YOUNG ARTIST WORKED IN KILDARE BARN

by ehistoryadmin on August 5, 2015

LEINSTER LEADER 11 August 1973

Young artist worked in Kildare barn

Opened recently in the Project Art Centre, South King St. Dublin, was an exhibition of paintings of Ian Sutherland, a young artist who has competed many of his extraordinary canvases in Co. Kildare.

Son of a Scots father and Donegal mother, 28-year-old Ian is much travelled. Born in Donegal his parents took him to the Argentine as a child where he became passionately interested in old Peruvian and Inca art. He attended art school in Lima before coming back to Ireland to be educated in Enniskillen and Trinity. A year of formal education in Trinity convinced him that his future lay in art, and he returned to Peru where he won a grant which gave him three years of study in the Hammersmith and Central School of Art, London. Two years ago, he exhibited a painting, Bien Helada, in the Paris Salon de Realties, Nouveles.
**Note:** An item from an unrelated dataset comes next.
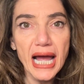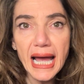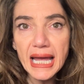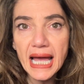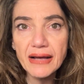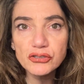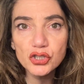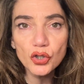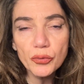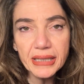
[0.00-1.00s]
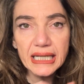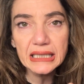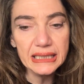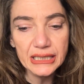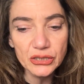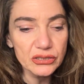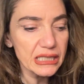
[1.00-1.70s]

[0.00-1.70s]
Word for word: I have so many glitters.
Family ties brought him back to Ireland. An aunt is Lucy O’Brien, the artist in stained glass who did the magnificent high altar window in Athlone Cathedral. She is descended from the patriot, William O’Brien, who was transported to Tasmania.

A great walker – he walked the 50 miles from London to Cambridge in 17 hours – Ian Sutherland tramped around Connemara before coming to County Kildare. He is the guest of Mrs. G.P.A. Hickson, wife of an extensive farmer in Haggard, Carbury and herself an artist who studied under Mam’e Jellett and is a friend of Evie Hope.
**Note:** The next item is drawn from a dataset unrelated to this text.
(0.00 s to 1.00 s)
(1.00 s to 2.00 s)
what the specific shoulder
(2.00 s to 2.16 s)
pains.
Ian’s studio is a large room in the upper storey of a row of barns and outhouses. In this peaceful, rural farm he has completed works which are the very essence of 20th Century art, one might say. He paints his pictures in small squares, each covered over until he completes the preceding one. Each of his dozen or more paintings represents up to 20 hours work, mostly executed at night and into the early morning hours.

Says the young artist; “I am trying to paint life as it is now and each painting is related to some part of the modern phenomena – modern music by the Rolling Stones, advertising in all its garnishes, scribbling on walls, children singing, modern machinery…”

When the exhibition is over Ian plans to walk the 376 miles from Mizzen Head to Malen Head and hopes to do it in 8 days.